WORK ITEM —
Please copy exactly the lines from the one containing "(61.77 s to 62.77 s)" to the end of the entries, both included, and nothing else. Omit every picture.
Start of RECORDS SHOWN
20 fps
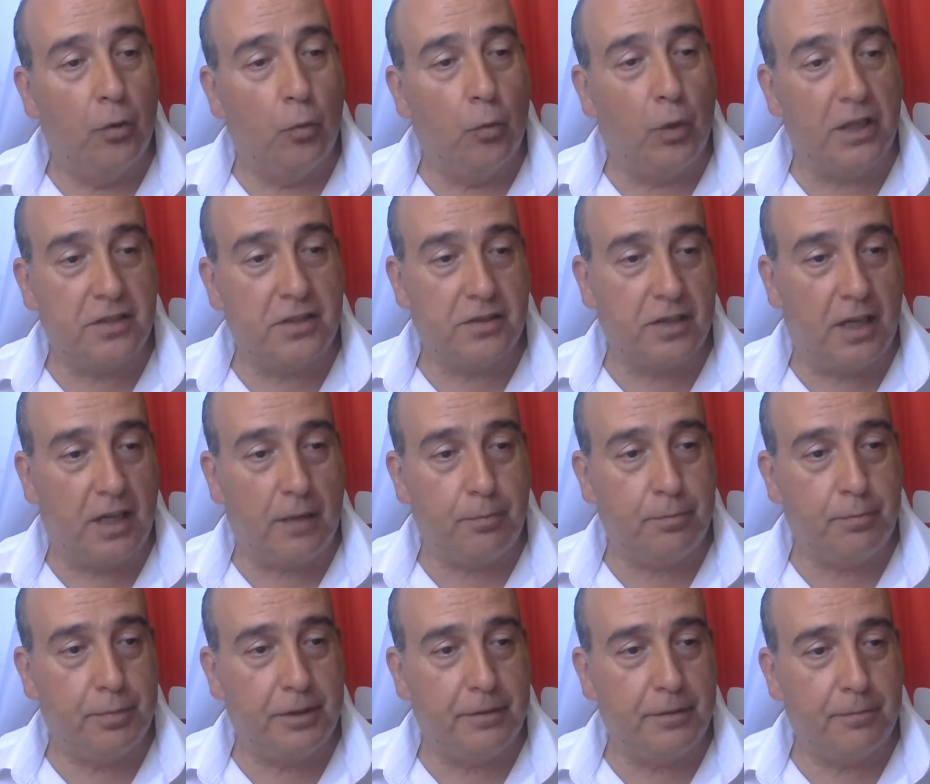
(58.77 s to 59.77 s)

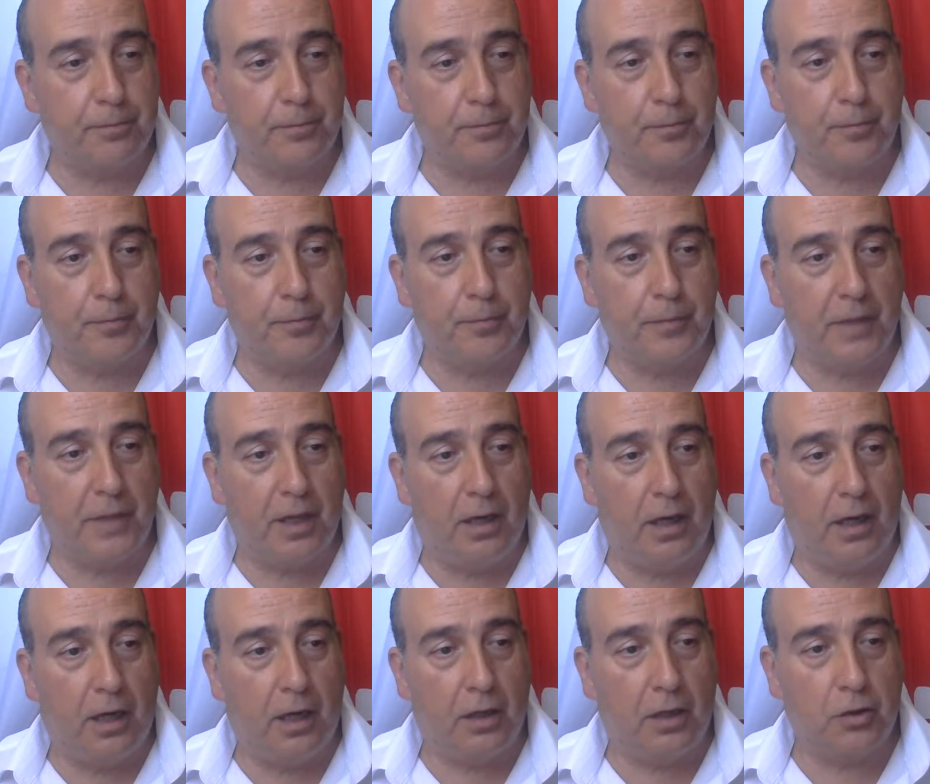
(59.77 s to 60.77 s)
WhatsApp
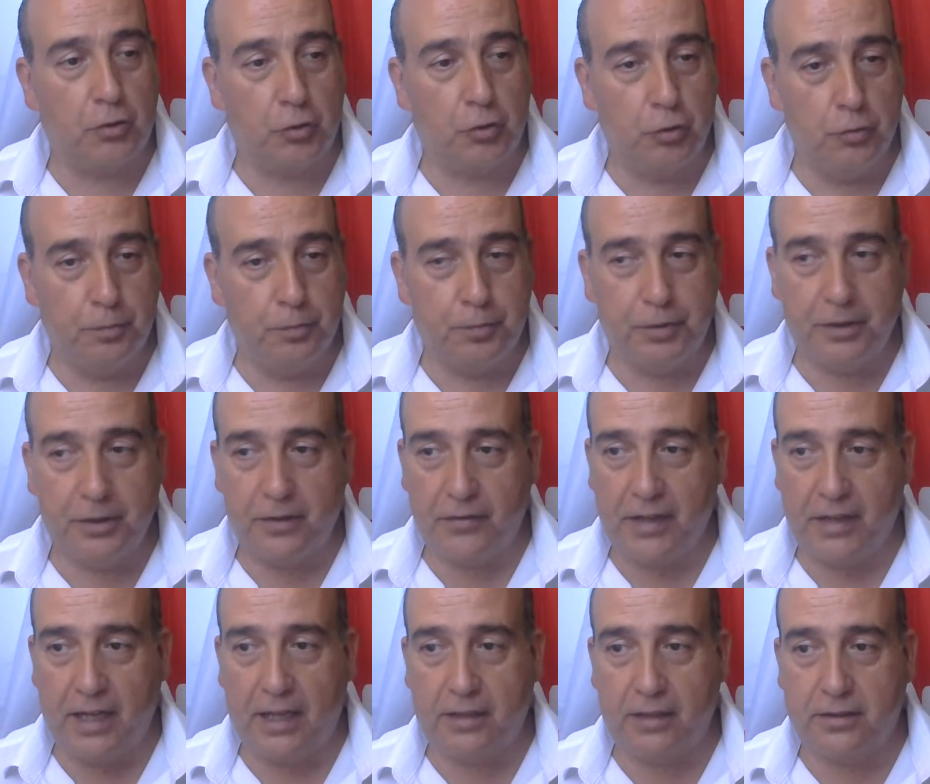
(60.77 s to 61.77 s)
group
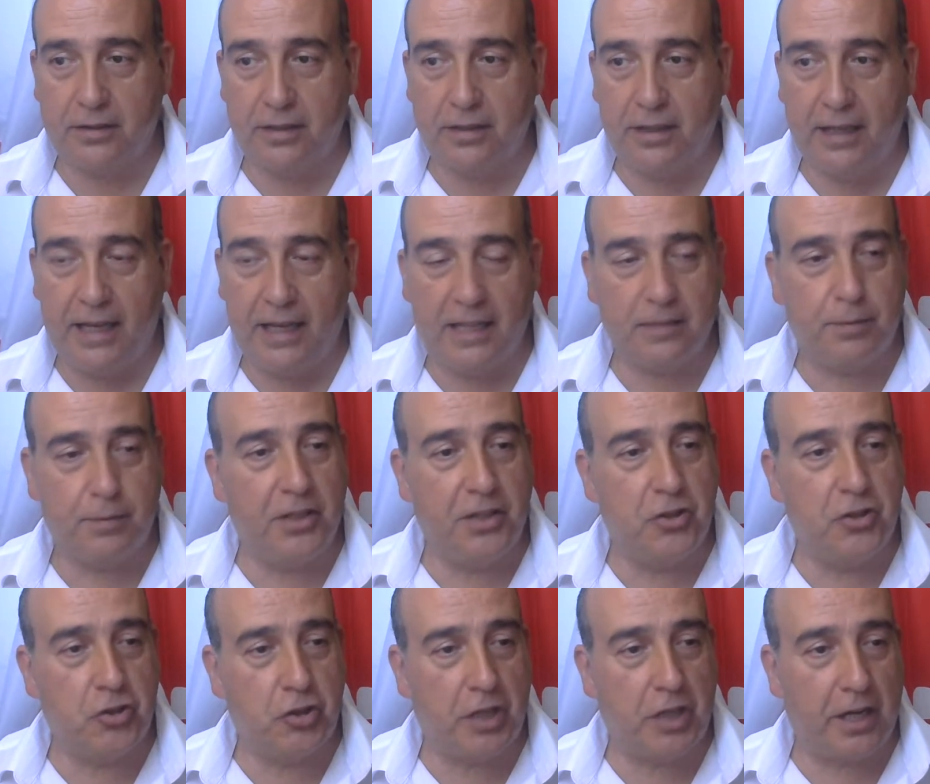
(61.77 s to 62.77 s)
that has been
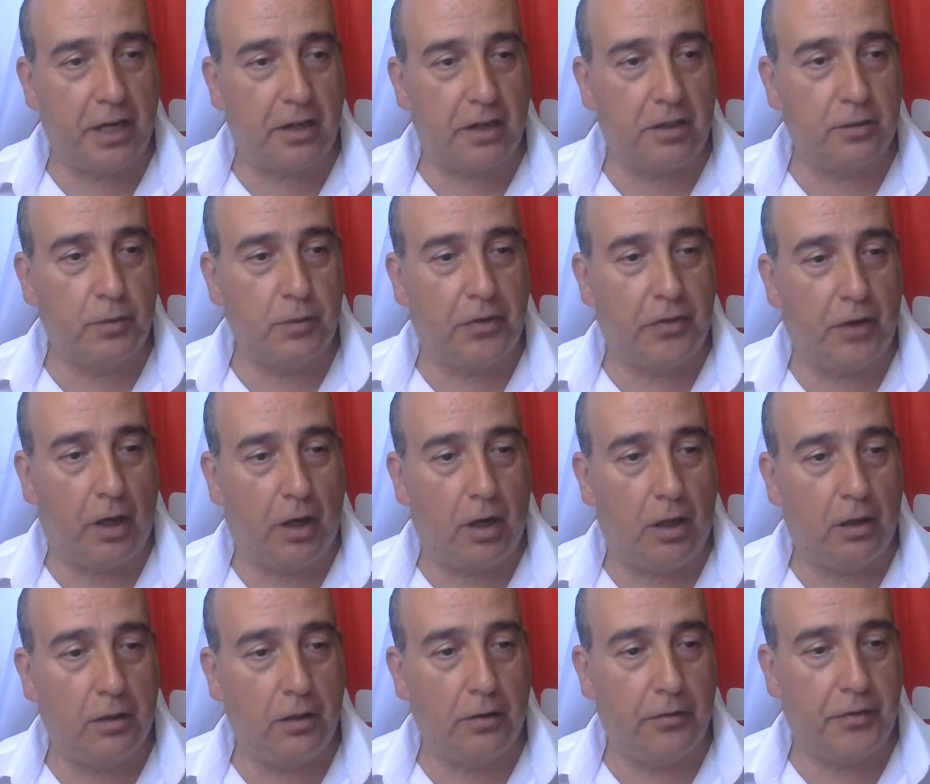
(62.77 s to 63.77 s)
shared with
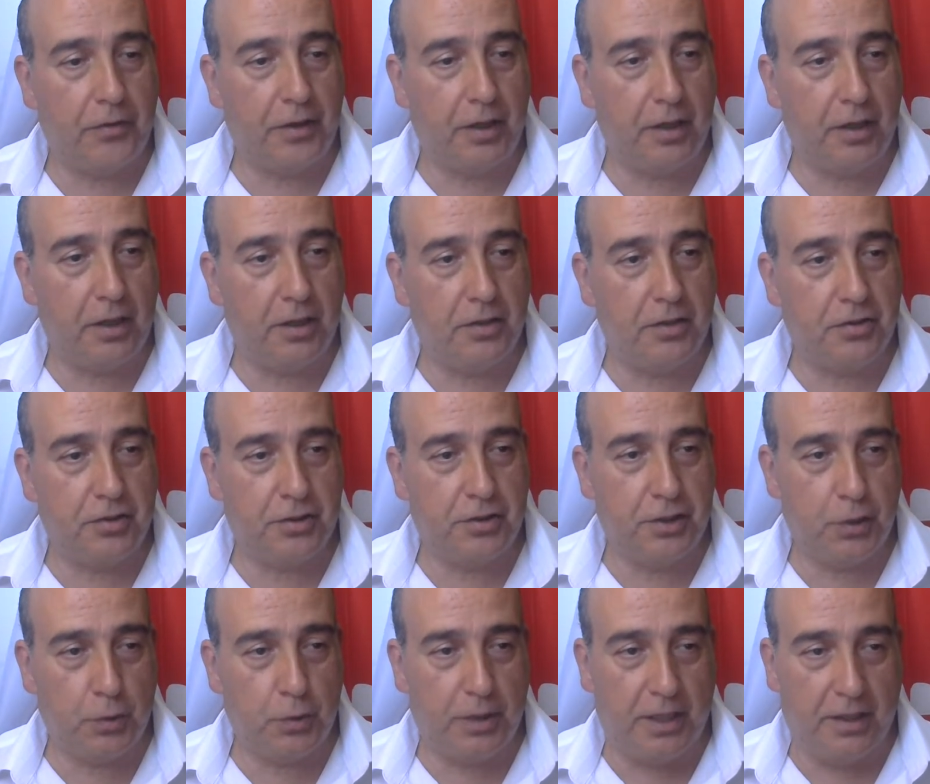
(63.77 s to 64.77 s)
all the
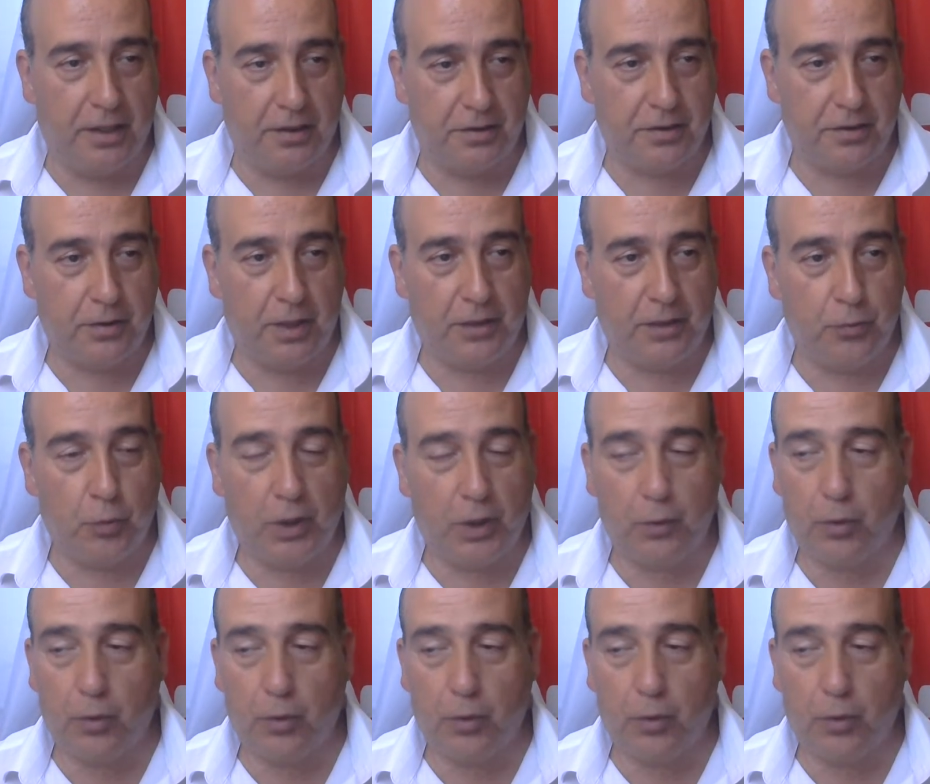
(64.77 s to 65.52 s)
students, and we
End of RECORDS SHOWN
FINAL ANSWER —
(61.77 s to 62.77 s)
that has been
(62.77 s to 63.77 s)
shared with
(63.77 s to 64.77 s)
all the
(64.77 s to 65.52 s)
students, and we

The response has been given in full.